▶ Prompt: Output each of the entries exactly, skipping every picture they contain.

▶ Records for this task:
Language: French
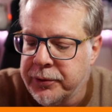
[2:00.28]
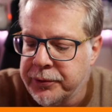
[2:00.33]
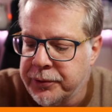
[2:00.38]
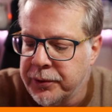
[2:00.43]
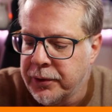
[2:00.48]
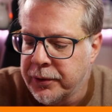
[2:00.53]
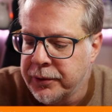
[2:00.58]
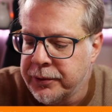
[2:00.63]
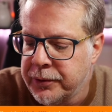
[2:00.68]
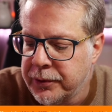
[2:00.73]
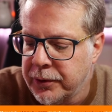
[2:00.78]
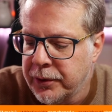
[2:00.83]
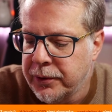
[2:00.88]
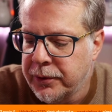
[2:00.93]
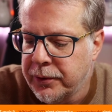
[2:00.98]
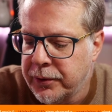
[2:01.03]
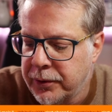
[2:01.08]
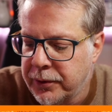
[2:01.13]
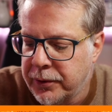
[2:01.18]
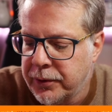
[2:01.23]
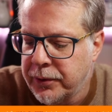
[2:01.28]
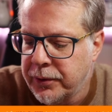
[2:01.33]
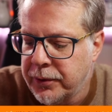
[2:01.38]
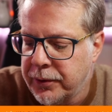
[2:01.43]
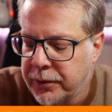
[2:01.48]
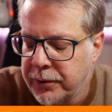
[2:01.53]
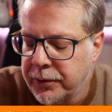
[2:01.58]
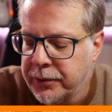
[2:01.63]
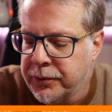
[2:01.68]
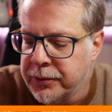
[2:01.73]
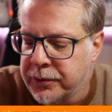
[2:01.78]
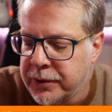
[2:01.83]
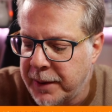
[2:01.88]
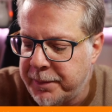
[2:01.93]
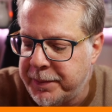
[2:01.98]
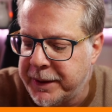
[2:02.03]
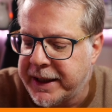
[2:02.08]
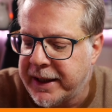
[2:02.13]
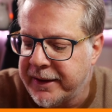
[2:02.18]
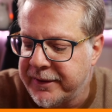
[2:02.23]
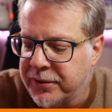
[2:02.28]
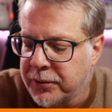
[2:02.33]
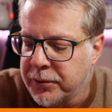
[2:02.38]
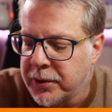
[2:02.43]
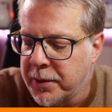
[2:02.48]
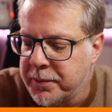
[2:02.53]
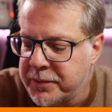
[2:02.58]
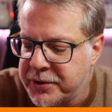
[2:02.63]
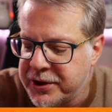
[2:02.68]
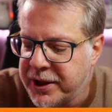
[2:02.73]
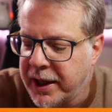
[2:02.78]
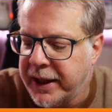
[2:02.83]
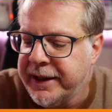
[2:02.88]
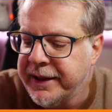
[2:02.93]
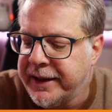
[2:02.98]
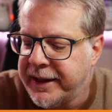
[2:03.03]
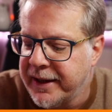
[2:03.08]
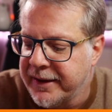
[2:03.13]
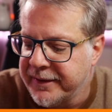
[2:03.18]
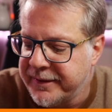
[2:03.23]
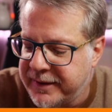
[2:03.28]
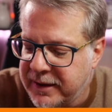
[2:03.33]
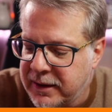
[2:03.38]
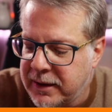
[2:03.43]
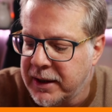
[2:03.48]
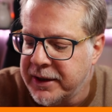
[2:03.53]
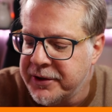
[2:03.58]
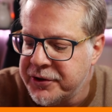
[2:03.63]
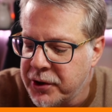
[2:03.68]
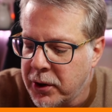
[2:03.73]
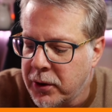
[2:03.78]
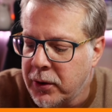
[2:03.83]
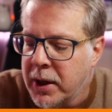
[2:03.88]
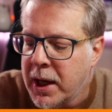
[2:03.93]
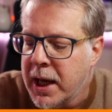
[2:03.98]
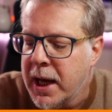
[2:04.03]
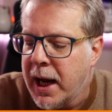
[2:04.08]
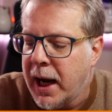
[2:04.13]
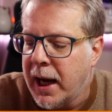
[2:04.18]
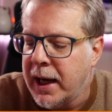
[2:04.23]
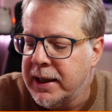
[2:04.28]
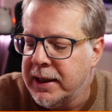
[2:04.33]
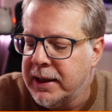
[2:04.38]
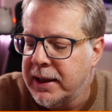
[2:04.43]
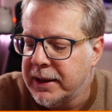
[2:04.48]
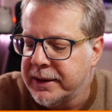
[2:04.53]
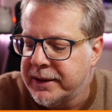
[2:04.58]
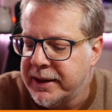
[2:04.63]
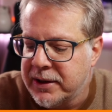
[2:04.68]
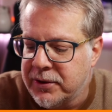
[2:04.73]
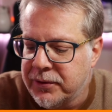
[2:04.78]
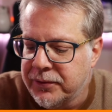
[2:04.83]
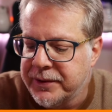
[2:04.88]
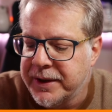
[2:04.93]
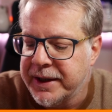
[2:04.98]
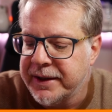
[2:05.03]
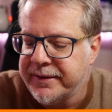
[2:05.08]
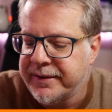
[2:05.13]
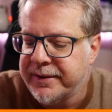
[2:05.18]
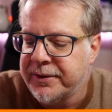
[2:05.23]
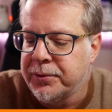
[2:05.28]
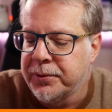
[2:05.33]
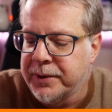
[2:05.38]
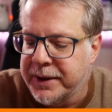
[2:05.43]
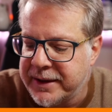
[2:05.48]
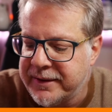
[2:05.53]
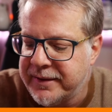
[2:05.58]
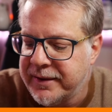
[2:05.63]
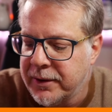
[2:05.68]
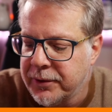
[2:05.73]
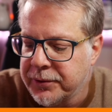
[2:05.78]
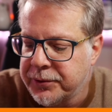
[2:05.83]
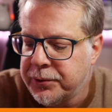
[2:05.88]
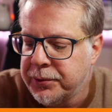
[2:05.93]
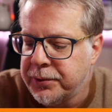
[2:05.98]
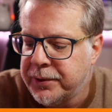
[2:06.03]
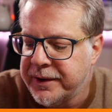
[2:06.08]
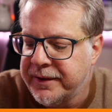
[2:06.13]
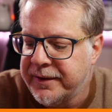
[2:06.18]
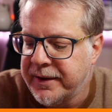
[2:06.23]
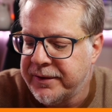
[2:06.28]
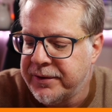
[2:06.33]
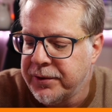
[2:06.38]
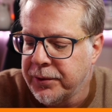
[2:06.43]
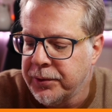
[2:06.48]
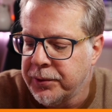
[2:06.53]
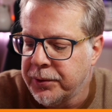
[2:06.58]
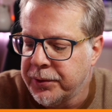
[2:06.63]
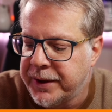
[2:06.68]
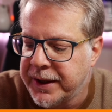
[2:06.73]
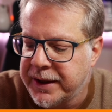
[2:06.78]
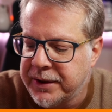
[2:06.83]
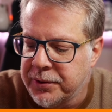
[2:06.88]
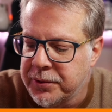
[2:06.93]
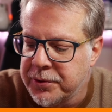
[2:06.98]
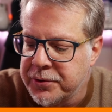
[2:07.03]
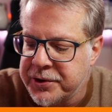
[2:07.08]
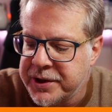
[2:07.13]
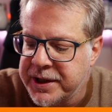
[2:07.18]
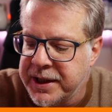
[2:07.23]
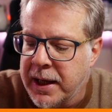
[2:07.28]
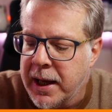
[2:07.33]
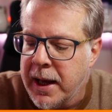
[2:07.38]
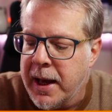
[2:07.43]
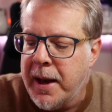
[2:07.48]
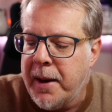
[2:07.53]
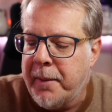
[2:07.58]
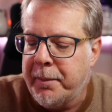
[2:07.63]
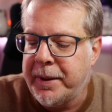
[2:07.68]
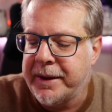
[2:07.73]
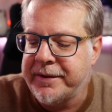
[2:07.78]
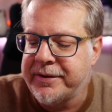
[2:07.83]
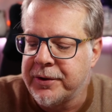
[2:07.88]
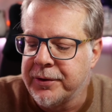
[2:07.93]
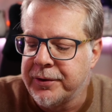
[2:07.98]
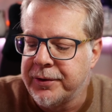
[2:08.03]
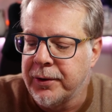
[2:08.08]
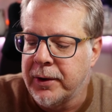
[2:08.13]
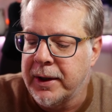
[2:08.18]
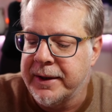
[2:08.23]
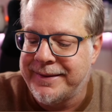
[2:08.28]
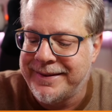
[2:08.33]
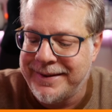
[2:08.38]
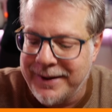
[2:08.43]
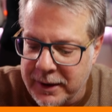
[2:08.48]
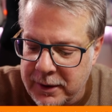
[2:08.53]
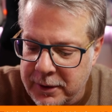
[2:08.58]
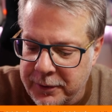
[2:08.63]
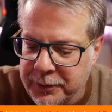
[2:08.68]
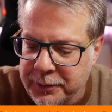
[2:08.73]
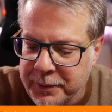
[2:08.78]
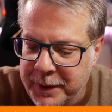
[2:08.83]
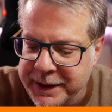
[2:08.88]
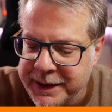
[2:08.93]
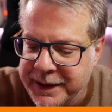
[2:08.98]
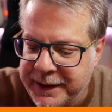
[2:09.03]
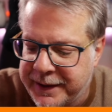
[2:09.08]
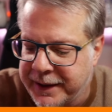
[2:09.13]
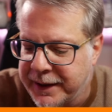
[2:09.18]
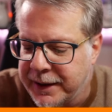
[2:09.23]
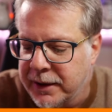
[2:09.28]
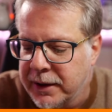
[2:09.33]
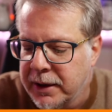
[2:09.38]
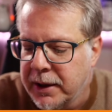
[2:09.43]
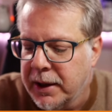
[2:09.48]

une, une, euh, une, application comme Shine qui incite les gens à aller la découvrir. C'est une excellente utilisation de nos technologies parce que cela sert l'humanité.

▶ Output for this exercise:
Language: French
[2:00.28]
[2:00.33]
[2:00.38]
[2:00.43]
[2:00.48]
[2:00.53]
[2:00.58]
[2:00.63]
[2:00.68]
[2:00.73]
[2:00.78]
[2:00.83]
[2:00.88]
[2:00.93]
[2:00.98]
[2:01.03]
[2:01.08]
[2:01.13]
[2:01.18]
[2:01.23]
[2:01.28]
[2:01.33]
[2:01.38]
[2:01.43]
[2:01.48]
[2:01.53]
[2:01.58]
[2:01.63]
[2:01.68]
[2:01.73]
[2:01.78]
[2:01.83]
[2:01.88]
[2:01.93]
[2:01.98]
[2:02.03]
[2:02.08]
[2:02.13]
[2:02.18]
[2:02.23]
[2:02.28]
[2:02.33]
[2:02.38]
[2:02.43]
[2:02.48]
[2:02.53]
[2:02.58]
[2:02.63]
[2:02.68]
[2:02.73]
[2:02.78]
[2:02.83]
[2:02.88]
[2:02.93]
[2:02.98]
[2:03.03]
[2:03.08]
[2:03.13]
[2:03.18]
[2:03.23]
[2:03.28]
[2:03.33]
[2:03.38]
[2:03.43]
[2:03.48]
[2:03.53]
[2:03.58]
[2:03.63]
[2:03.68]
[2:03.73]
[2:03.78]
[2:03.83]
[2:03.88]
[2:03.93]
[2:03.98]
[2:04.03]
[2:04.08]
[2:04.13]
[2:04.18]
[2:04.23]
[2:04.28]
[2:04.33]
[2:04.38]
[2:04.43]
[2:04.48]
[2:04.53]
[2:04.58]
[2:04.63]
[2:04.68]
[2:04.73]
[2:04.78]
[2:04.83]
[2:04.88]
[2:04.93]
[2:04.98]
[2:05.03]
[2:05.08]
[2:05.13]
[2:05.18]
[2:05.23]
[2:05.28]
[2:05.33]
[2:05.38]
[2:05.43]
[2:05.48]
[2:05.53]
[2:05.58]
[2:05.63]
[2:05.68]
[2:05.73]
[2:05.78]
[2:05.83]
[2:05.88]
[2:05.93]
[2:05.98]
[2:06.03]
[2:06.08]
[2:06.13]
[2:06.18]
[2:06.23]
[2:06.28]
[2:06.33]
[2:06.38]
[2:06.43]
[2:06.48]
[2:06.53]
[2:06.58]
[2:06.63]
[2:06.68]
[2:06.73]
[2:06.78]
[2:06.83]
[2:06.88]
[2:06.93]
[2:06.98]
[2:07.03]
[2:07.08]
[2:07.13]
[2:07.18]
[2:07.23]
[2:07.28]
[2:07.33]
[2:07.38]
[2:07.43]
[2:07.48]
[2:07.53]
[2:07.58]
[2:07.63]
[2:07.68]
[2:07.73]
[2:07.78]
[2:07.83]
[2:07.88]
[2:07.93]
[2:07.98]
[2:08.03]
[2:08.08]
[2:08.13]
[2:08.18]
[2:08.23]
[2:08.28]
[2:08.33]
[2:08.38]
[2:08.43]
[2:08.48]
[2:08.53]
[2:08.58]
[2:08.63]
[2:08.68]
[2:08.73]
[2:08.78]
[2:08.83]
[2:08.88]
[2:08.93]
[2:08.98]
[2:09.03]
[2:09.08]
[2:09.13]
[2:09.18]
[2:09.23]
[2:09.28]
[2:09.33]
[2:09.38]
[2:09.43]
[2:09.48]

une, une, euh, une, application comme Shine qui incite les gens à aller la découvrir. C'est une excellente utilisation de nos technologies parce que cela sert l'humanité.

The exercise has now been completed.